Image downsampling reduces the number of pixels in the image, effectively reducing the image size and also reducing the PDF file size. Images are essentially a grid of pixels, or squares, that create the picture. Downsampling takes every few squares in the image and replaces it with a single larger square by combining the colors. This reduces the amount of information needed to store the image but also reduces the image clarity.

Font Embedding and How It Can Reduce PDF Size

Lastly, the fonts used in your document affect the PDF file size. Font embedding includes the font data for the text is the PDF so that it displays correctly on any device, even when the font is not installed on that system.

When using unique and unconventional fonts, embedding them becomes necessary. However, this can result in larger file sizes due to the size of the font file. A common technique to minimize this is to embed a subset of the font data that only includes the characters used in the text.

If your document uses common fonts that are available on most devices, you can save space by not embedding font information.

Adjusting Settings for PDF File Size in PDF and Raster Image Printer

In our image printers, a printer profile controls the type of file to create, the name of the file, and where to save it. A profile also includes advanced options for compression, downsampling, and font embedding. You can create multiple printer profiles for quick access to creating different flavors of PDF files.

To change compression, downsampling, and font embedding settings, you need to edit a personal profile you already have or create a brand new one.

Open the Dashboard using the desktop shortcut for the printer you have installed. We are using PDF Image Printer here, the steps are the same for Raster Image Printer.

Open the printer dashboard

A central hub, the Dashboard provides access to everything for your printer. From here you can see your license information, access help resources, and create and edit printers and printer profiles.

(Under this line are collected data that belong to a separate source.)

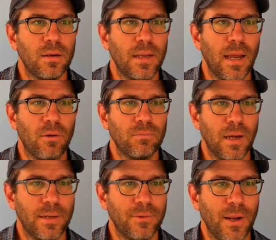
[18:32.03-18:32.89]
Now,
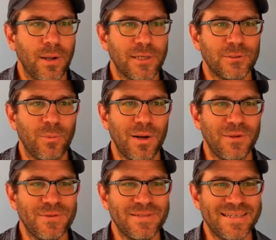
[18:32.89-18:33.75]
I, I actually want
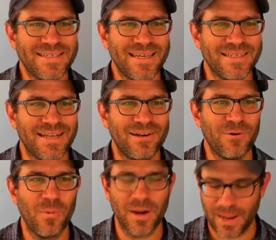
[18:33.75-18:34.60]
to use these things and I
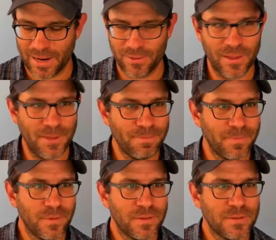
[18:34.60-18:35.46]
don't want to echo them.
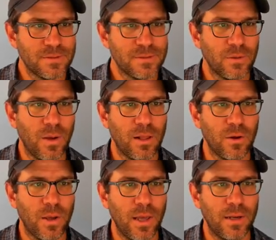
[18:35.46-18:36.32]
So I'll
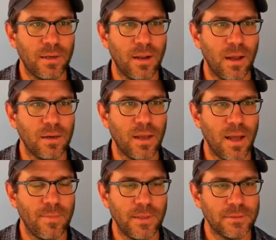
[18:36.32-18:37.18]
go ahead and
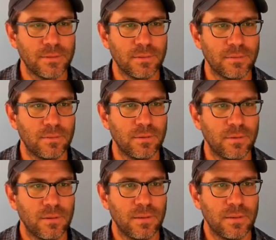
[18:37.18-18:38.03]
uncomment
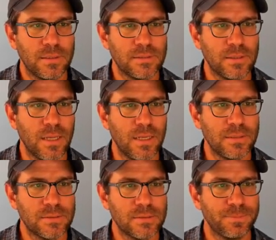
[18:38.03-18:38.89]
these
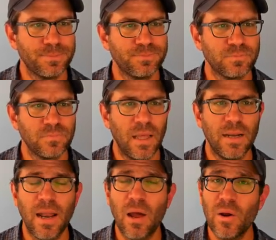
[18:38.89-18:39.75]
lines.
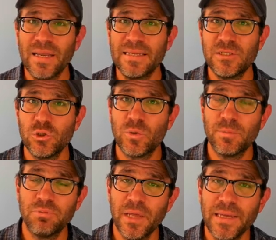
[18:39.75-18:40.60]
And now I need to
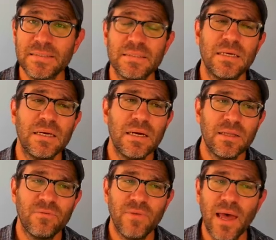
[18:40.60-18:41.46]
replace
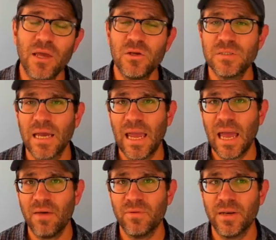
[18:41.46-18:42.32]
the values I
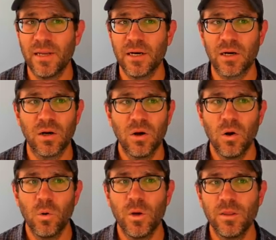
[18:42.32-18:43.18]
have in here
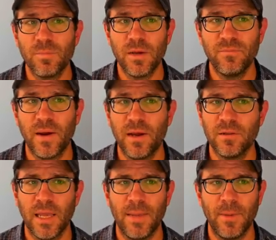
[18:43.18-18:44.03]
with my file
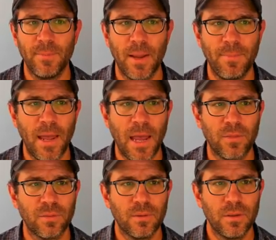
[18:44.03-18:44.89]
name and my
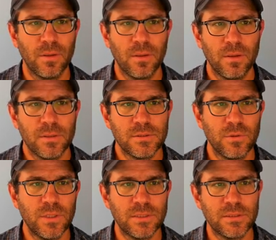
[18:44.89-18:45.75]
path.
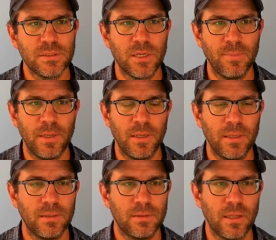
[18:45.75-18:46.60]
So this is going to
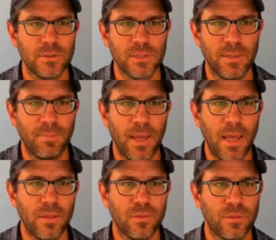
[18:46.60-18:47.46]
be dollar sign
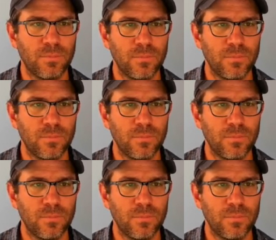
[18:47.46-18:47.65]
path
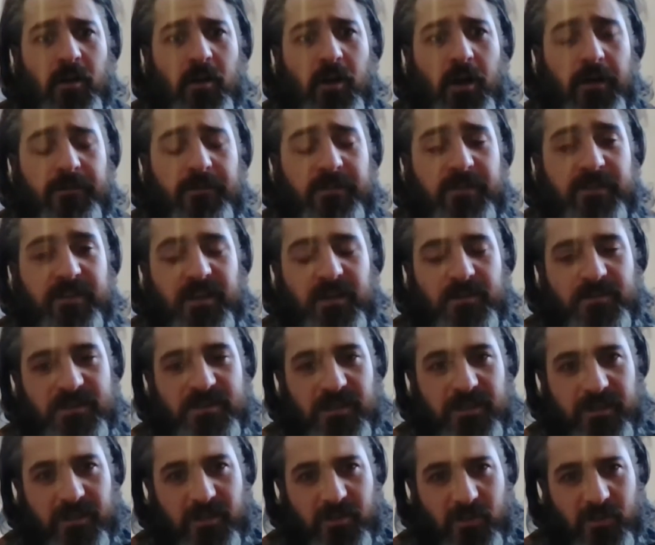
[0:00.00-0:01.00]
Oftentimes I
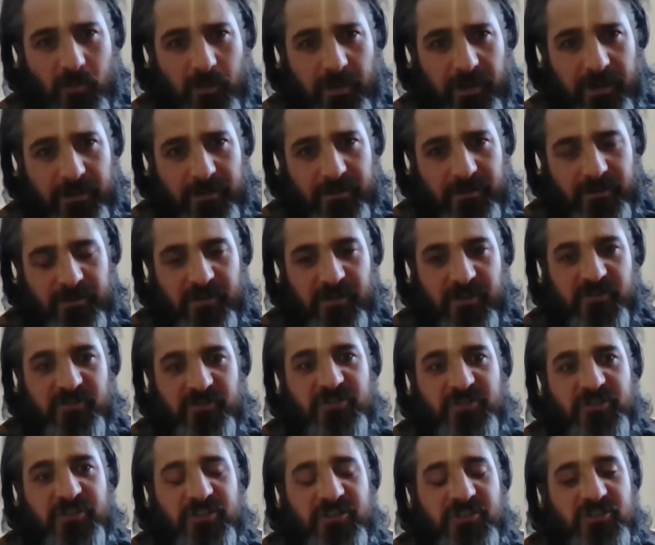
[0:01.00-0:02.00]
like to wait till they're
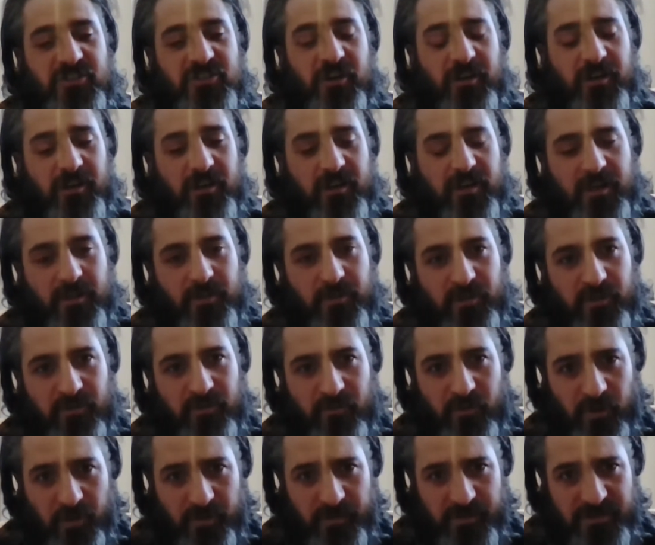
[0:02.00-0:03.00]
just starting to come out
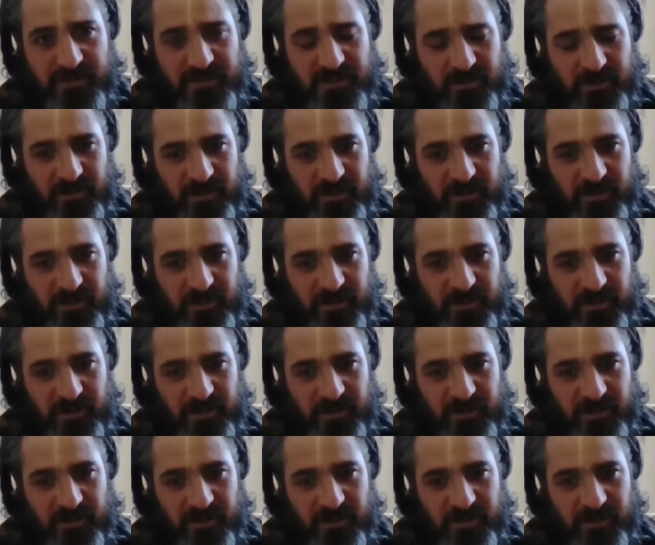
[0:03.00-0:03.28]
of dormancy,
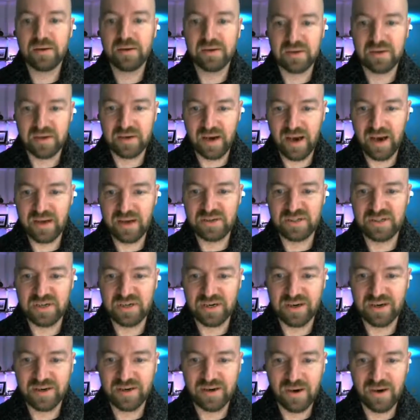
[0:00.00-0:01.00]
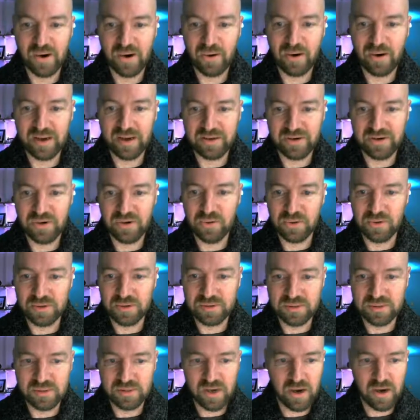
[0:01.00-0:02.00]
Gotcha. Alright, cool.
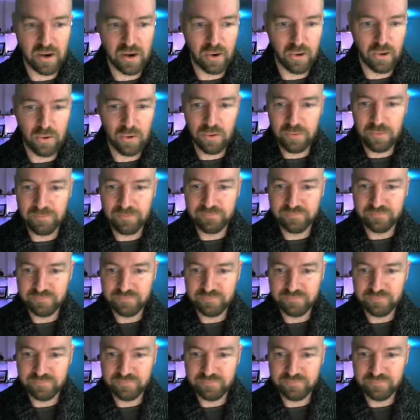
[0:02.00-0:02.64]
So,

Select the Edit & Create Profiles tile to open the Profile Manager editor.

Open profile editor to change settings to reduce PDF File size

Creating a Profile to Reduce PDF File Size

The Profile Manager is where you create new and edit existing profiles. Several system profiles are provided as part of the printer installation. Create a new, personal profile with the Add new profile button, or create a copy of an existing profile with the copy icon on the profile tile.

Use the profile manager to create a new profile or copy an existing one.

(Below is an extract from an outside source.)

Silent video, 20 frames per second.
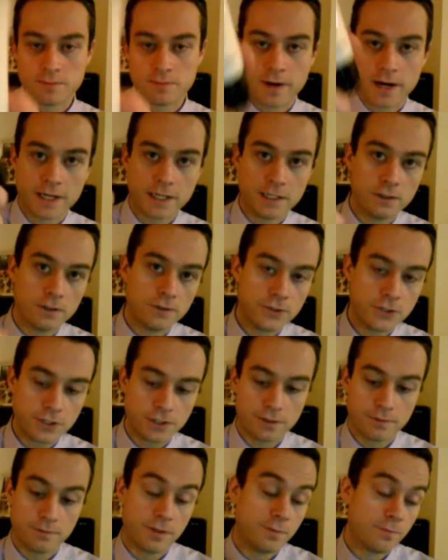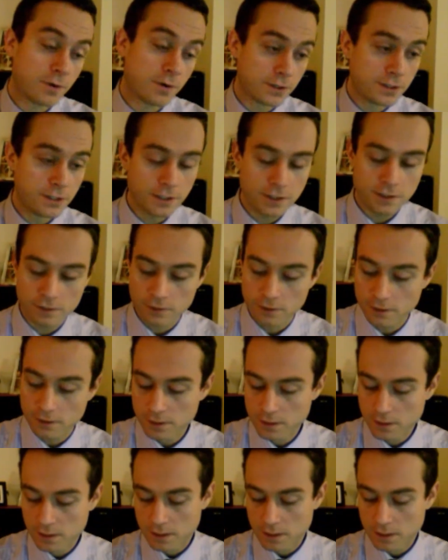body lotion in particular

Create a new, personal profile with the Add new profile button, or create a copy of an existing profile with the copy icon on the profile tile. This will open the new profile in editing mode.

Once in edit mode, give your profile a memorable name and description in the edit fields at the top of the editor.

The left-hand side of the editor sorts the profile options into categories. Select a category to view its options on the right-hand side.

Changing PDF Compression

To change compression, select the Compression category on the left. Different options for Text and line art and Color, Indexed, Greyscale, and Monochrome images are available on the right, You can also disable PDF compression but this is normally not recommended.

The original compression settings for images in PDF files favor image quality over size but still provide a good balance between file size and image quality. You can, however, change the compression methods to reflect the type of images in your PDF file to see if you can reduce the PDF file size further.

ZIP works well with gradients of color and LZW with blocks of solid color. JPEG works best for photograph-style images but is often chosen for its high compression rate. For images that contain text, such as charts and graphs, higher levels of JPEG compression can cause a halo effect that will reduce the overall image quality.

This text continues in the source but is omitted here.